A notícia ruim, segundo pesquisas intensas da autora, é que isso não é tarefa muito simples. No entanto, se a identificação talvez seja complexa, a constância dos famigerados psicopatas pode ser mais corriqueira do que se imagina. Exatamente como diz o subtítulo da obra: “O psicopata mora ao lado”; ou pior: talvez ele esteja dentro da sua própria casa, sem que você mesmo note isso.

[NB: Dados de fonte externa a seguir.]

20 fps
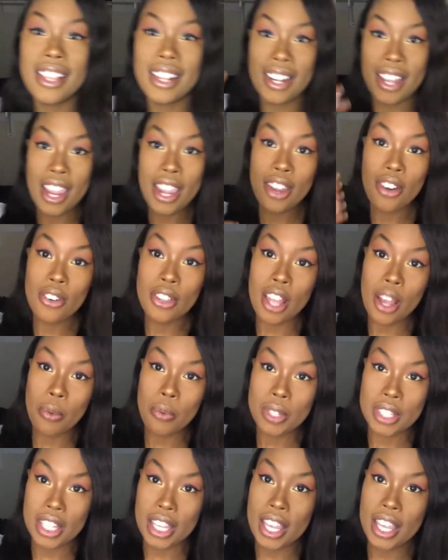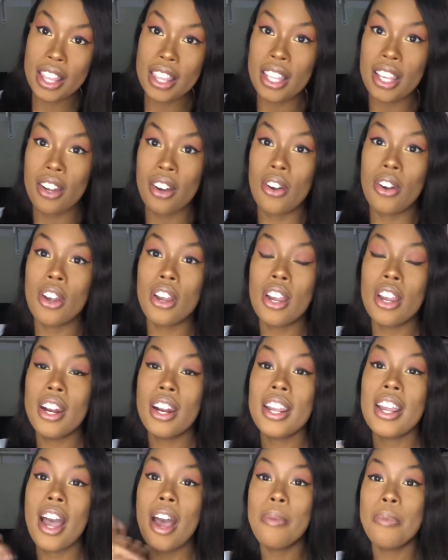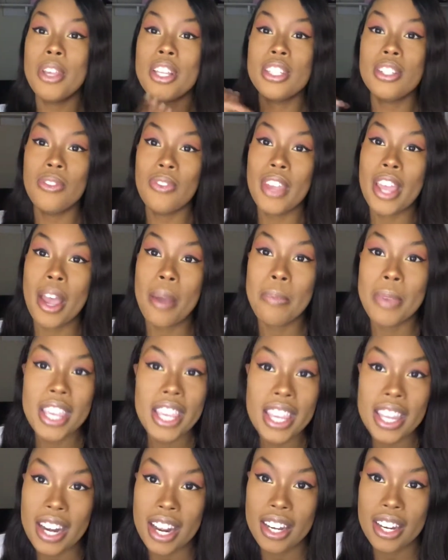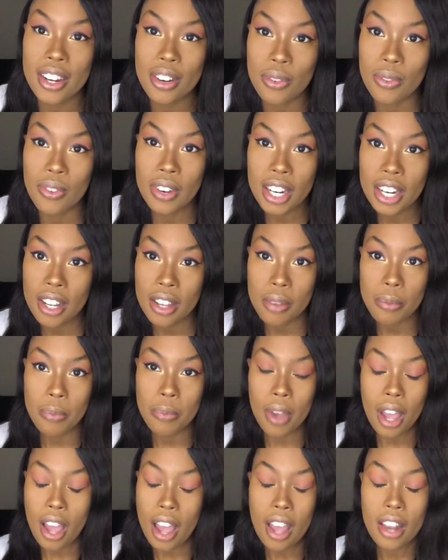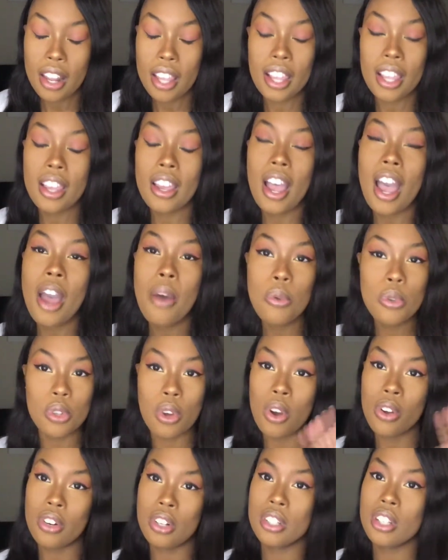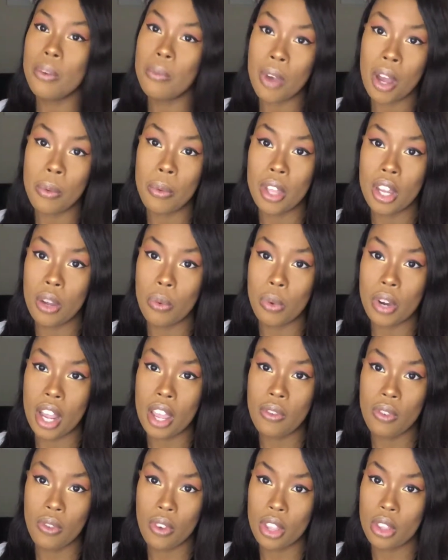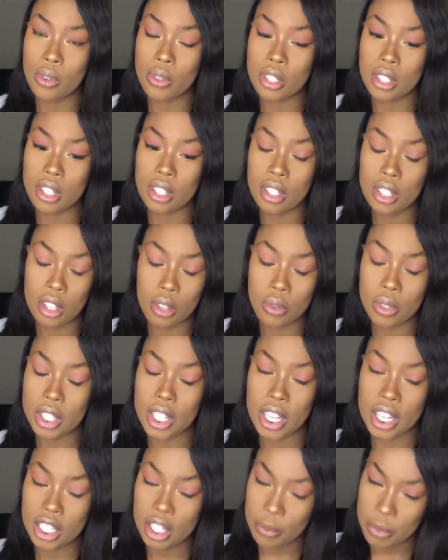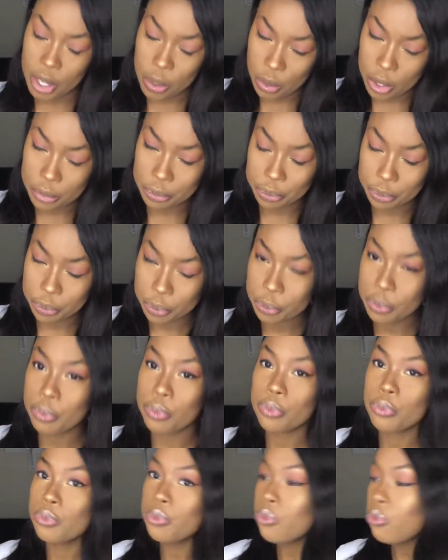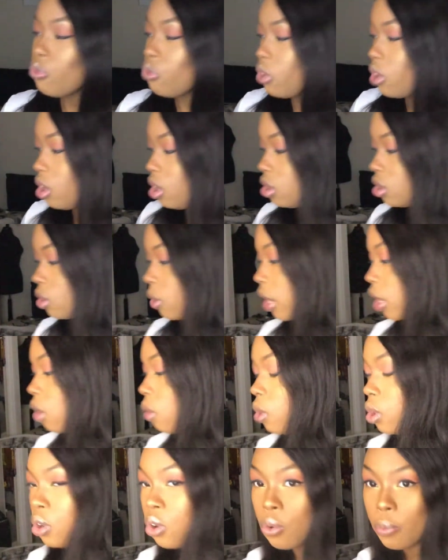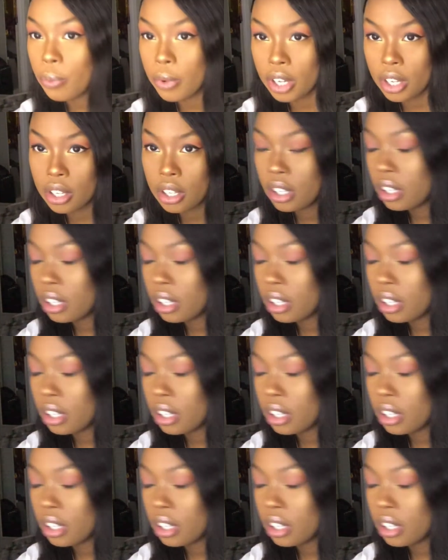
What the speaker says: lanyard that was in there could have got me into VIP, and I didn't read it. I was all discombobulated when I even read those things to begin with. So I go and open it.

A autora procura discorrer para uma visão, digamos, menos fatalista de um psicopata, dando ao temido gênero algo mais ordinário; os psicopatas podem estar em qualquer lugar, e os crimes brutais tão definidores deste gênero – como foi o caso dos garotos ingleses – seria apenas a máxima desta maledicência, algo que nos faz pensar que matar é a inevitável máxima desse tipo de criminoso, afinal, somente quando chegam a matar é que psicopatas vão parar nas capas dos jornais de nosso dia-dia. Mentes Perigosas trás para o termo psicopata definições que, embora caracterizem aquele tipo de ser humano inteiramente capaz de causar na sociedade, níveis consideráveis de estarrecimento e trauma, ainda são bem menos atrozes do que a óbvia associação deles com assassinatos e crimes brutais: trata-se de pessoas frias, manipuladoras, ausentes de consciência. São “predadores sociais”, nas palavras de Ana Beatriz. Gente que anda por ai, normal e liberta, camuflada de falsa ética, aparentemente incógnita. São pessoas comuns, de qualquer cor ou credo, que trabalham, estudam e levam suas vidas “normalmente”.

Um aspecto que me deixou levemente incomodado foi o uso de referências dos noticiários das franquias Globo, excessivamente usados pela autora. Penso que, de uma maneira infeliz, Ana Beatriz acabou deixando suas notas de rodapé um pouco restritivas. Mesmo diante da possibilidade de vermos a bibliografia de pesquisa, feita pela autora, no final da obra, talvez ela devesse ter feito variados usos referenciais em suas notas, ou pelo menos, ter diversificado os meios midiáticos, se era esse o intento.

Veja bem: não é uma questão de colocar em dúvida a qualidade do livro nem o intelecto evidente da autora, o qual eu já pude apreciar em palestras. Muito menos pretendo discorrer sobre assunto tão complexo, o qual eu possuo a mesma profundidade de um pires. Mas minha observação aponta para certa escassez de coerência na hora de mencionar meios de aprofundamento reflexivo; repetição constante das mesmas referências pode fazer com que o livro pareça limitante, ou pior, podem dar ao leitor a sensação de que tais menções de nota sejam propositais.

Quanto ao que de melhor podemos encontrar neste livro, é a textualização direcionada ao público leigo. Ana Beatriz discorre sua reflexão de maneira informal e acessível, permitindo que nós, leitores não acadêmicos, tenhamos a oportunidade de estudar sobre assunto tão intrincado.

Mentes Perigosas é um livro que interessa a todos nós, porque o tema é socialmente amplo, delicado e importante. De leitura simples e objetiva, nos deixa um pouco mais próximos da mais temível das atrocidades humanas; aquela que ainda temos pouca ou nenhuma compreensão: a psicopatia.